On ne rentre pas dans ces lieux fermés sans y laisser de soi, des regards, des vérités, ce quelque chose de difficile à raconter parce qu’encore trop juger. On pénètre parce que derrière ces murs, il y a des vies qui se créent, se transforment, se libèrent d’anecdotes et de pensées, de paroles inédites, de réflexions, de doutes. Une notion de survie pour ne pas sombrer. Comment recoller les morceaux, les fragments, ceux d’une vie, de vies, de ces sentiments, de ces hommes, femmes qui arrivent pour purger une peine, y travailler ? Une pause dans l’enfermement, un droit d’exister, d’y exercer une activité ? Comment savoir quand on est que poussière, détenu, parents, enfants, conjoint, ami, travailleurs, salariés ? Comment vivre d‘une manière commune, laisser une trace, un quelque chose sans ce sentiment de culpabilité, de monstruosité aux yeux d’une société, spectatrice d’un désastre et jugement annoncé ? Expliquer, joindre les mots à la vie, redonner le lustre aux identités, aux matricules, des fragments, des récits, des paroles prononcées sans narration ni pensée.
« Il n’y a pas de petites choses dans la prison. »
Jane Sautière est entrée derrière ces murs. Elle a entendu les portes se refermer derrière elle, le bruit des clés, les cris et les longs silences retenus. Elle a rencontré ceux qui sont derrière les barreaux, ceux qu’on appelle détenus ou encore surveillants, collègues ou « visiteurs ». Elle l’éducatrice en milieu carcéral, assistante sociale d’un quotidien usé. Ces lieux fermés, la parole des oubliés. Elle a écrit ce qu’elle a entendu, ressenti : l’enfermement, la détention, la sensation d’être derrière des barreaux, quelque part entre des murs d’un lieu commun clos où chaque soir elle en ressortait, la lourdeur administrative, la fatigue et l’usure. Que donner à voir, à être, à construire, à aimer, à rendre digne d’exister ? Quel sens prend le mot liberté quand les portes s’ouvrent après une journée terminée, la trouille des gestes automatiques et déshumanisés ? Que faire ? Qu’être ? Comment retranscrire la parole et la vie ? Comment en sortir indemne ?

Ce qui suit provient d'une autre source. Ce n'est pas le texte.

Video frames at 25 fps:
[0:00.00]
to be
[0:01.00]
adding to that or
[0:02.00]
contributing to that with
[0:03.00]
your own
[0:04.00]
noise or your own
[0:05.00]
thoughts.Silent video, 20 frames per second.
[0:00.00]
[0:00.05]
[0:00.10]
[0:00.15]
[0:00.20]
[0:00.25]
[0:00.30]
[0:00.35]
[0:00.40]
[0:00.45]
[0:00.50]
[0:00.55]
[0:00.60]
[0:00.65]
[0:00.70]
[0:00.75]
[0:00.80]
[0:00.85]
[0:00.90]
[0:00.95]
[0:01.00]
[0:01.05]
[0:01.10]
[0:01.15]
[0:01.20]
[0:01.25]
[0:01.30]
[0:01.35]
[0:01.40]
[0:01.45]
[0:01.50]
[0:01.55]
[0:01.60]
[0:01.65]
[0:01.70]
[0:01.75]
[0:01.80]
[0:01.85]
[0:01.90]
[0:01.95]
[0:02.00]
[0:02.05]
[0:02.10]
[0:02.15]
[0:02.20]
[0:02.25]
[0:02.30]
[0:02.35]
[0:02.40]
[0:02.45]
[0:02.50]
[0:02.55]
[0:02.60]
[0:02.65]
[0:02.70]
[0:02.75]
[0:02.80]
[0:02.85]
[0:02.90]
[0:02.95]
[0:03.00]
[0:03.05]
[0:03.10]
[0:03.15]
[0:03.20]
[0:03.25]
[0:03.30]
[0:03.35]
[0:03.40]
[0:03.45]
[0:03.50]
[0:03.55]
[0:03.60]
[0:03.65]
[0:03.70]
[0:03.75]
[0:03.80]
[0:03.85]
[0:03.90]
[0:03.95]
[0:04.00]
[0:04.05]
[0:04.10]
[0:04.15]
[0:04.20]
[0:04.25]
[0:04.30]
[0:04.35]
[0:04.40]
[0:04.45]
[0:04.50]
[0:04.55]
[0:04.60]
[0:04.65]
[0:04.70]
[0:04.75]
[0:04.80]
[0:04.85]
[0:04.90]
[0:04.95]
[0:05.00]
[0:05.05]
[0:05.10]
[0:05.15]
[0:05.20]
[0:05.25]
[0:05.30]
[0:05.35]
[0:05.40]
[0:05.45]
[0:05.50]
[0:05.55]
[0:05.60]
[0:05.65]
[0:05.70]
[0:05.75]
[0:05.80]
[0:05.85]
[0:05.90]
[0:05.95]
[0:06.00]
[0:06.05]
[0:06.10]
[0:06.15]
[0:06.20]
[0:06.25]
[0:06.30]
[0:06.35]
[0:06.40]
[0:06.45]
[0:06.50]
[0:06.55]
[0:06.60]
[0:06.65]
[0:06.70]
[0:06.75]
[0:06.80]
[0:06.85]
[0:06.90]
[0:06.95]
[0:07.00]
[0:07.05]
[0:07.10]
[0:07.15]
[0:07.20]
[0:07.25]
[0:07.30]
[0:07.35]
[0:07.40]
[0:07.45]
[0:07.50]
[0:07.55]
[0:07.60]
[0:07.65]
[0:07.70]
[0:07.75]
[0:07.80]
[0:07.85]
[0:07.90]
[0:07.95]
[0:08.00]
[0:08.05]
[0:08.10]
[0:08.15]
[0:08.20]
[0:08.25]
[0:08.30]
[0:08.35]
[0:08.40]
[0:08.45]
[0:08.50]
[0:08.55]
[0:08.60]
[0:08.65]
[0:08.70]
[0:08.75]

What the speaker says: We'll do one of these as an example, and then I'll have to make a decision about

Cent fragments, comme des repères pour ne pas oublier, les oublier, oublier la dureté, la morale, des lieux de vie, les univers fermés, le monde carcéral, la fatigue. Cent fragments humains, beaux, vivants, généreux, sensibles, vrais. Cent fragments et les mots de Jane Sautière, son humanité. Garder ce qui nous a envahi, encerclé, étouffé. Laisser entrevoir le beau, le fort, le puissant, la vérité, l’humanité, rempart aux résistances d’un monde qui ne laisse pas le droit à ne plus être jugé.
Quelque chose comme dans l’œil du cyclone.
« Comment être à la hauteur d’un truc pareil ? »
Et parce que les 68 premières fois ont aussi à cœur d’être présent dans le milieu carcéral, d’entrer dans des lieux où rien n’est acquis, de « proposer la même chose, ne pas adoucir, ne pas changer les règles sous prétexte que les circonstances sont différentes ». « Lire sauve, change, ouvre au monde, donc aux autres et nécessairement à soi. » - Charlotte Milandri, présidente de l’association 68 premières fois.